2. Hendaknya yang meruqyah adalah orang yang memiliki iman yang kuat. Tidak mesti ia memiliki keimanan seperti Abu Bakr radhiyallahu’anhu atau seperti Umar Bin Khaththab radhiyallahu’anhu dahulu, karena tak mungkin keimanan kita akan menyamai keimanan mereka berdua, akan tetapi yang penting ia memiliki keimanan yang sanggup membentenginya dari godaan jin. Karena kalau tidak, bagaimana kalau jin itu menggodanya? Seperti jin yang merasuki kakak teman saya tadi ia memanggil dengan suara perempuan yang sangat lembut dan sangat menggoda, selain itu yang kesurupannya juga perempuan, maka apa mungkin orang yang lemah imannya bisa tahan dengan ini?

3.Hendaklah yang meruqyah itu orang yang memiliki ilmu agama yang kokoh. Tidak mesti ia menjadi ulama dahulu atau menjadi ustadz dahulu, yang penting ia mengerti mana perkara yang dibolehkan islam dan mana yang dilarang. Karena kalau tidak, ia akan tertipu oleh jin sehingga terjatuh kepada perkara yang diharamkan oleh islam, entah terjatuh kepada kesyirikan atau kepada bidah atau kemaksiatan.

Ibnu Hajar dalam Fathulbari menjelaskan bahwa para ulama telah bersepakat tentang bolehnya ruqyah ketika terpenuhi tiga syarat:

1.Meyakini bahwa ruqyah tidak berpengaruh dengan sendirinya, namun dengan sebab izin Allah Subhanahu wa Ta’ala.
Artinya yang menentukan itu Allah sedangkan ruqyah itu semata-mata hanya sebab saja.
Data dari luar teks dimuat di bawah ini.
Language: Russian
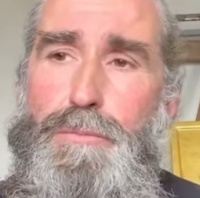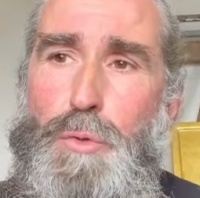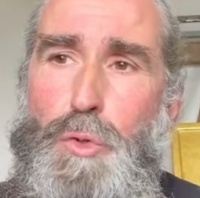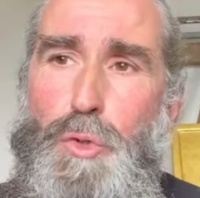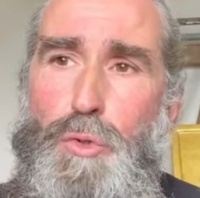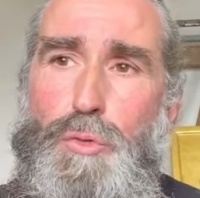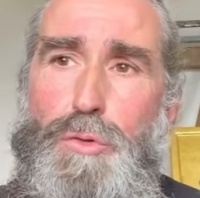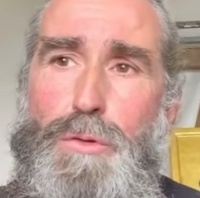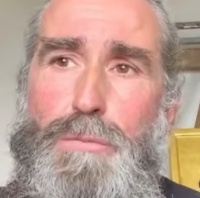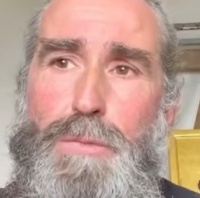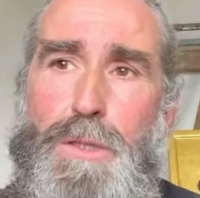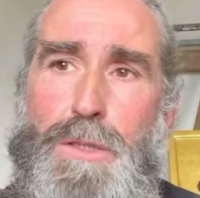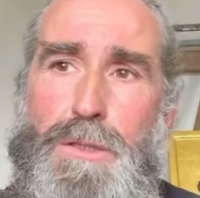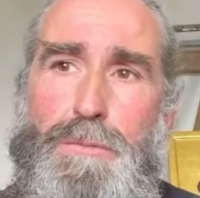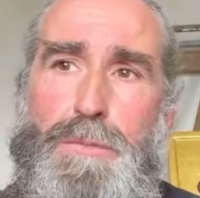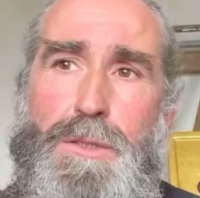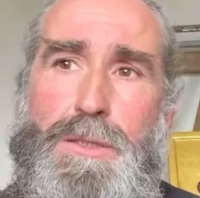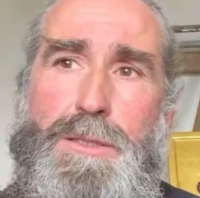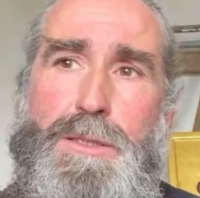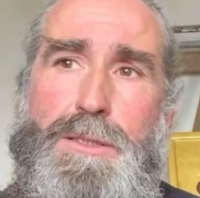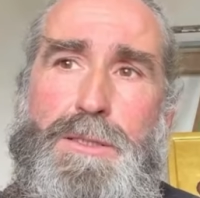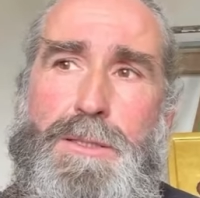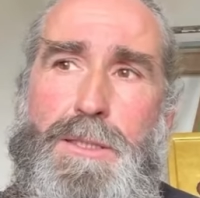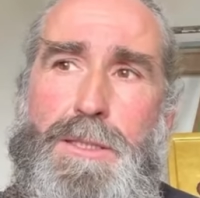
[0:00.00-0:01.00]
Труд борьбы
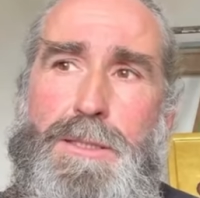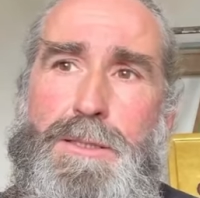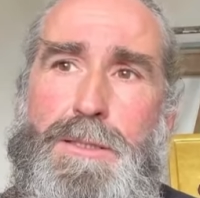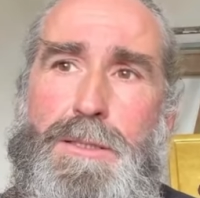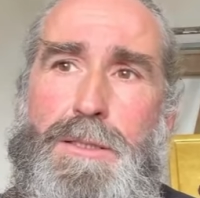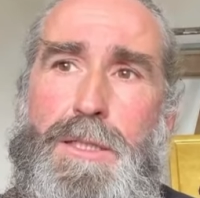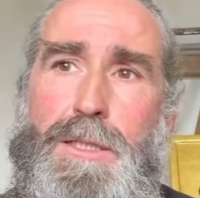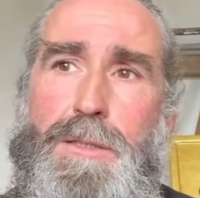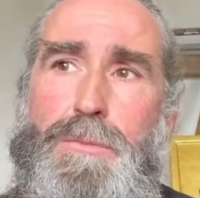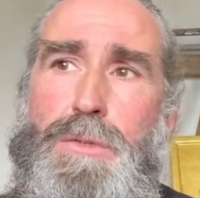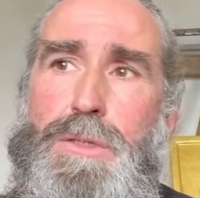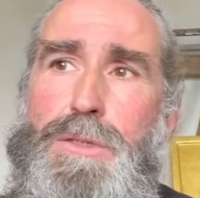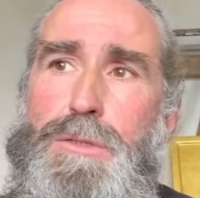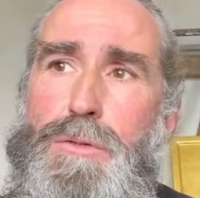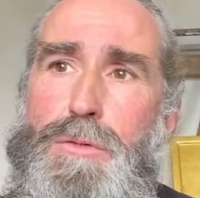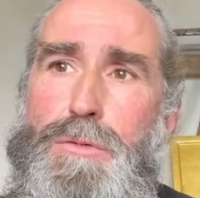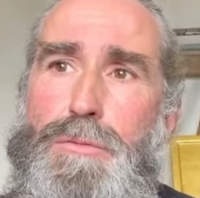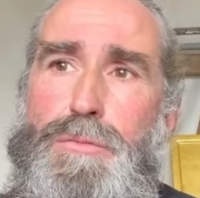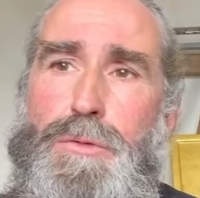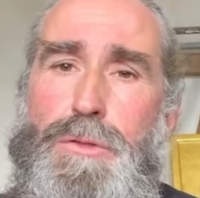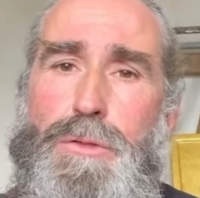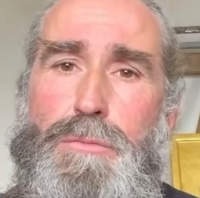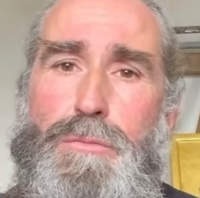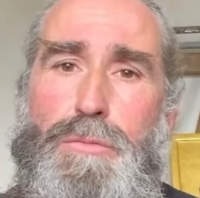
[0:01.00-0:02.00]
со страстями из
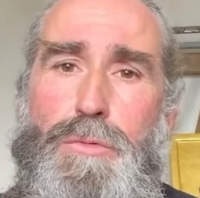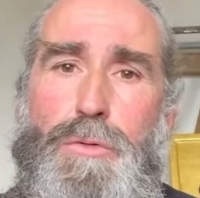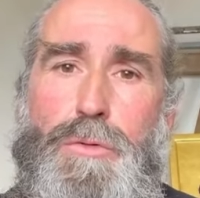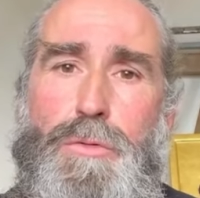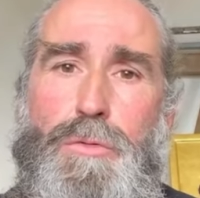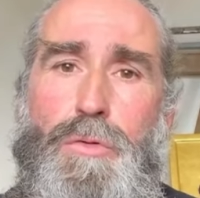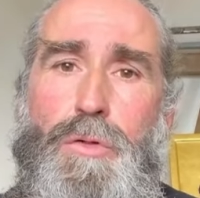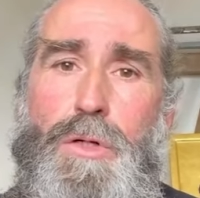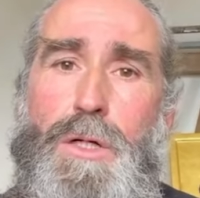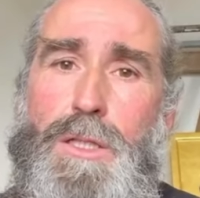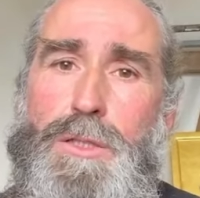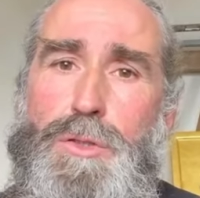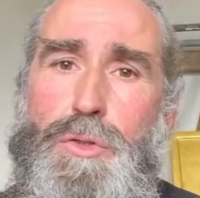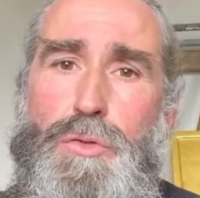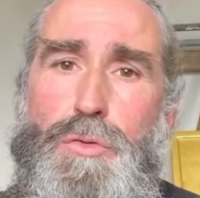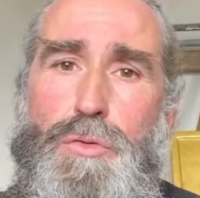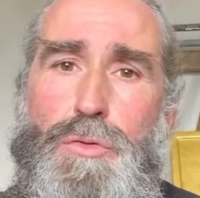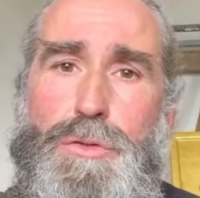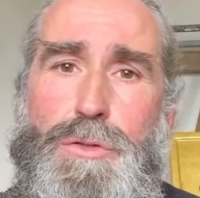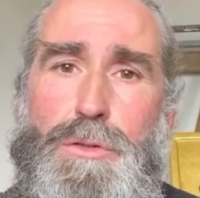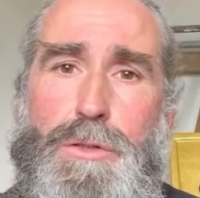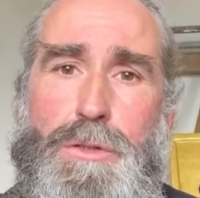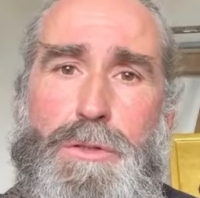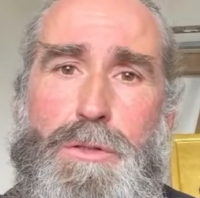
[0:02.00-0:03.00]
любви к Богу,
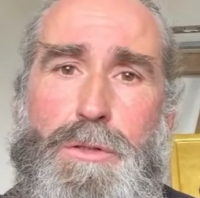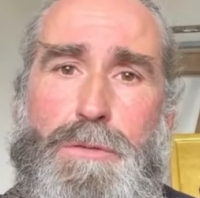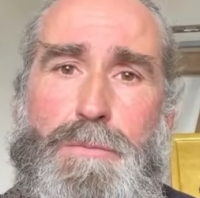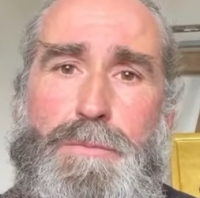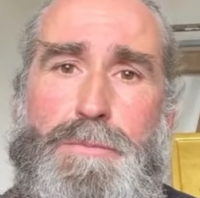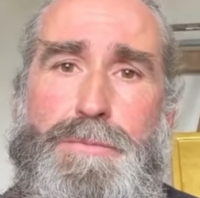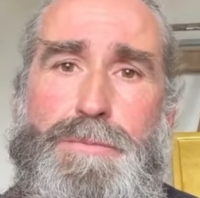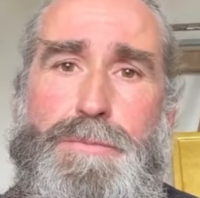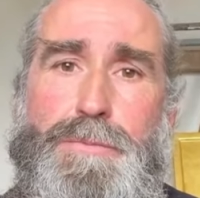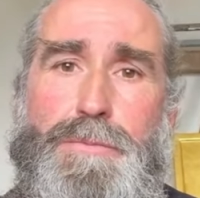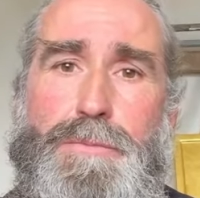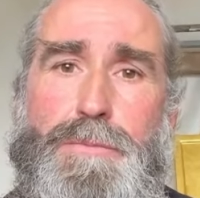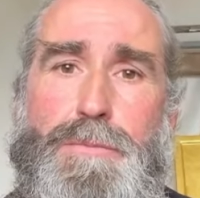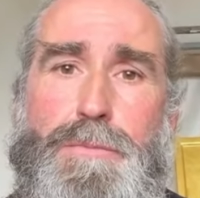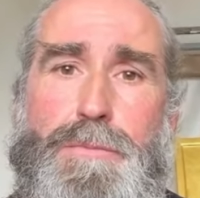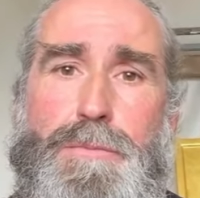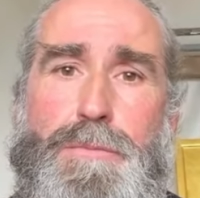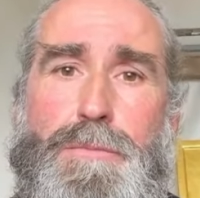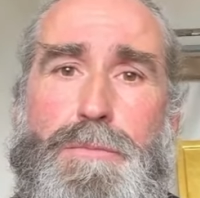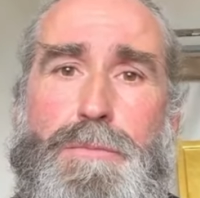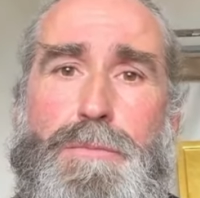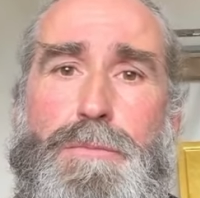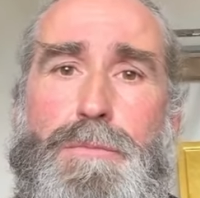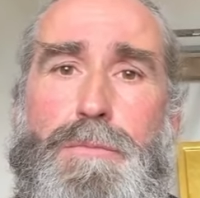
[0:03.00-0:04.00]
осознанно,
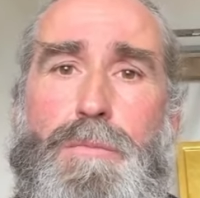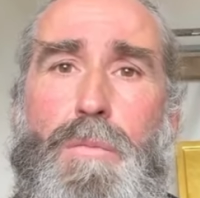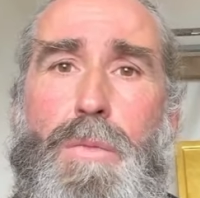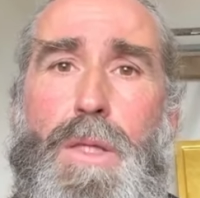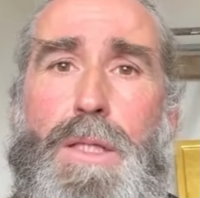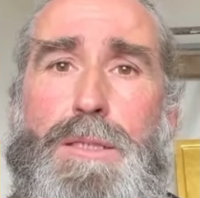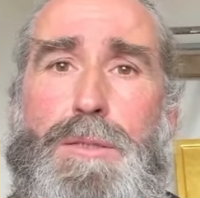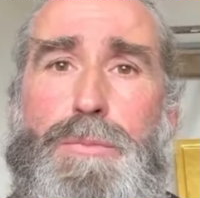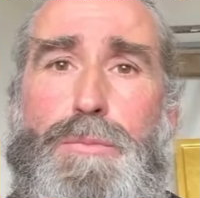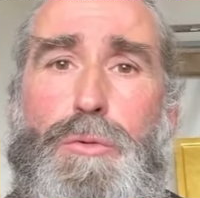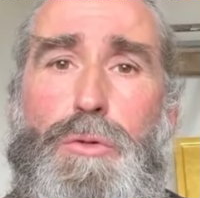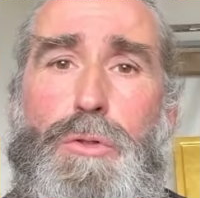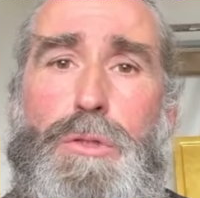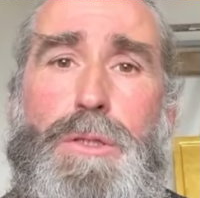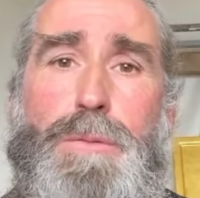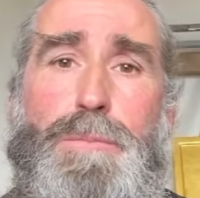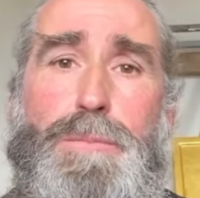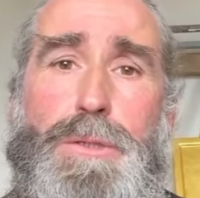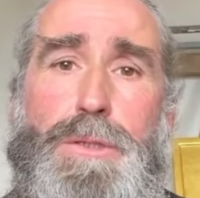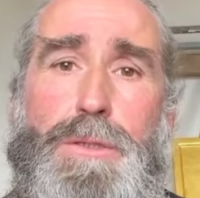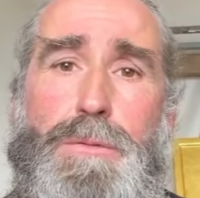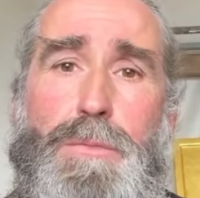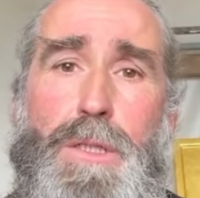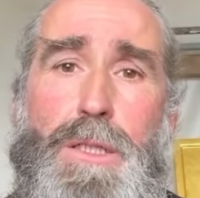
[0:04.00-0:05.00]
с полным
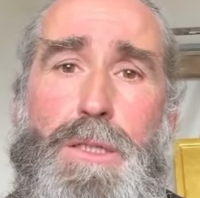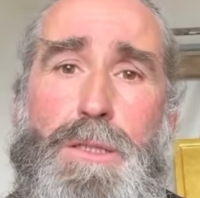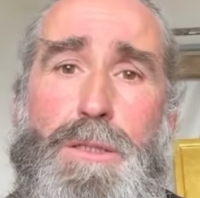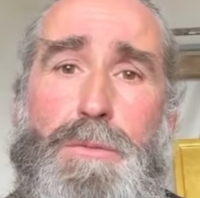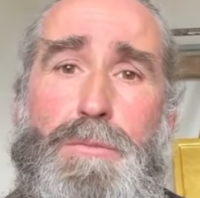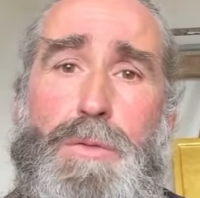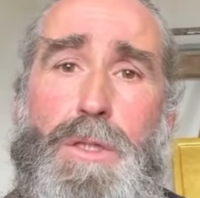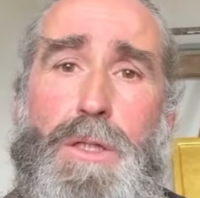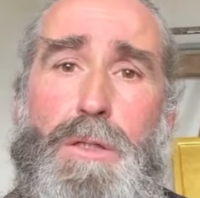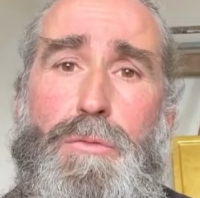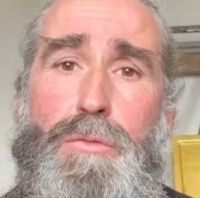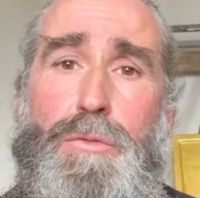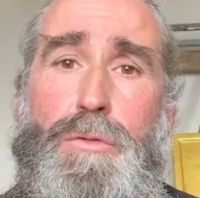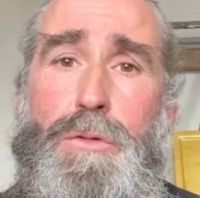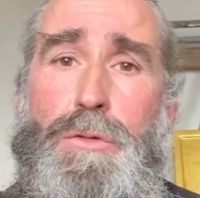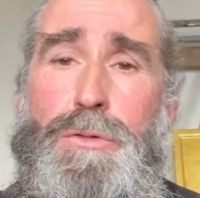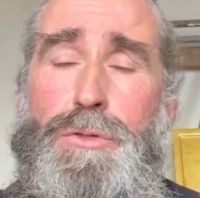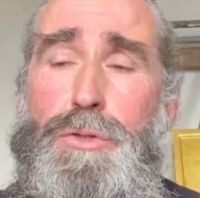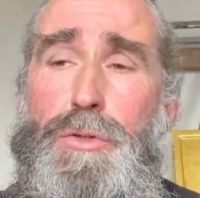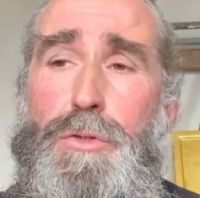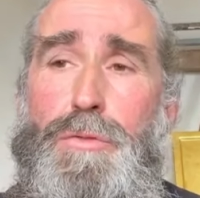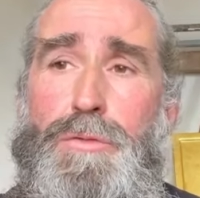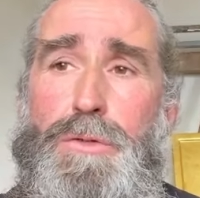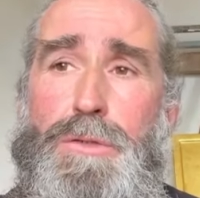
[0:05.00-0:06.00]
пониманием того,
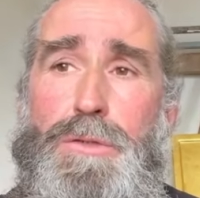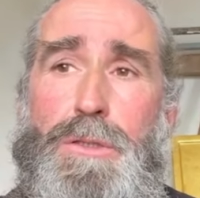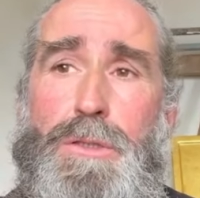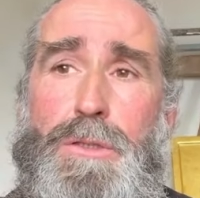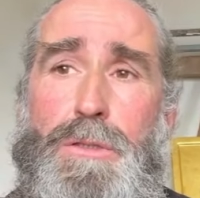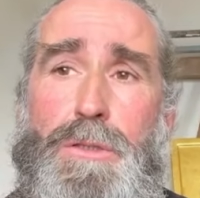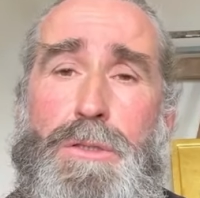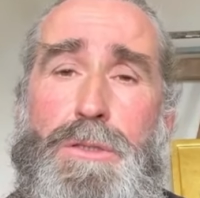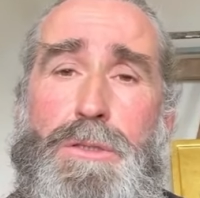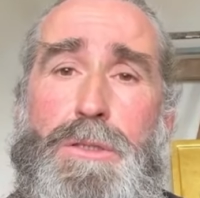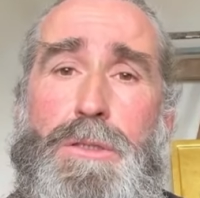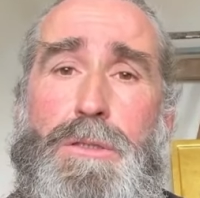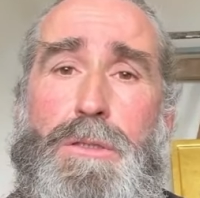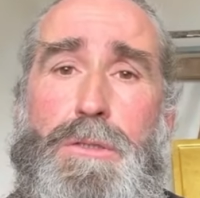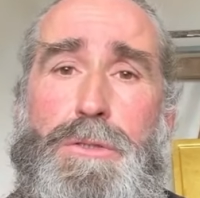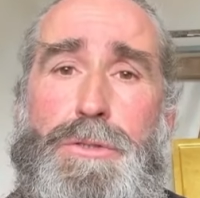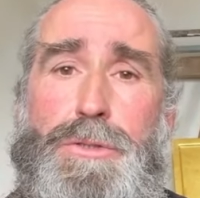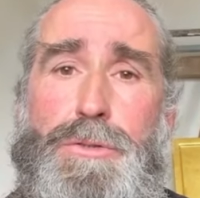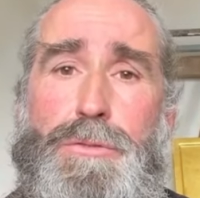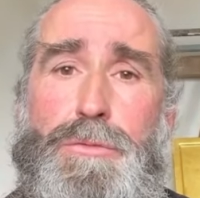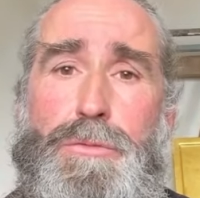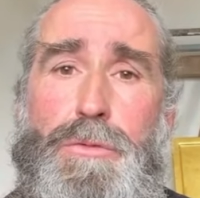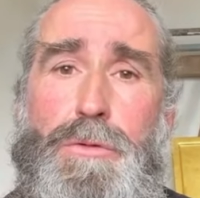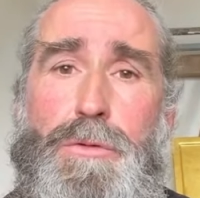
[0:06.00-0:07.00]
что вы делаете и для
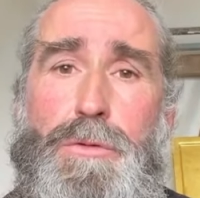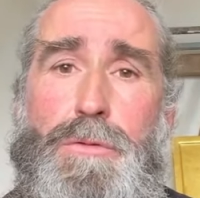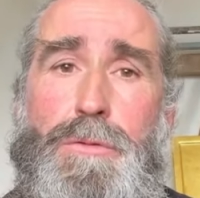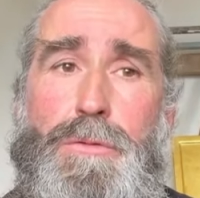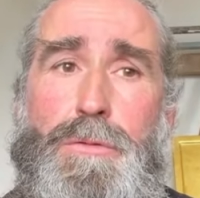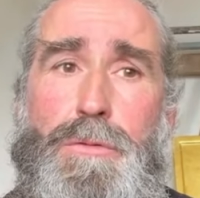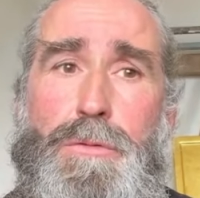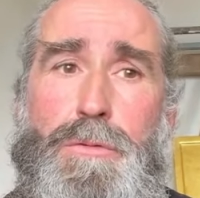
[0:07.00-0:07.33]
чего.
2.Menggunakan Kalamullah atau nama-nama dan sifat-Nya.
Artinya ruqyah itu tidak mengandung perkara yang bertentangan dengan syariat, seperti ada unsur doa kepada selain Allah atau istighotsah (meminta tolong) kepada jin dan yang semisalnya.

3.Menggunakan bahasa Arab atau yang selainnya, selama maknanya dipahami.
Artinya bukan seperti bahasa atau ucapan dukun yang kita tidak mengerti sama sekali, bahkan si dukunpun kadang tak mengerti apa yang ia ucapkan.

Mungkin kita akan menemui orang yang akan meruqyah kita dalam keadaan tidak memenuhi ketiga syarat itu, kalau memang begitu, jangan biarkan ia meruqyah kita, tapi justru kitalah yang meruqyahnya! Siapa tahu ada jin yang keluar darinya!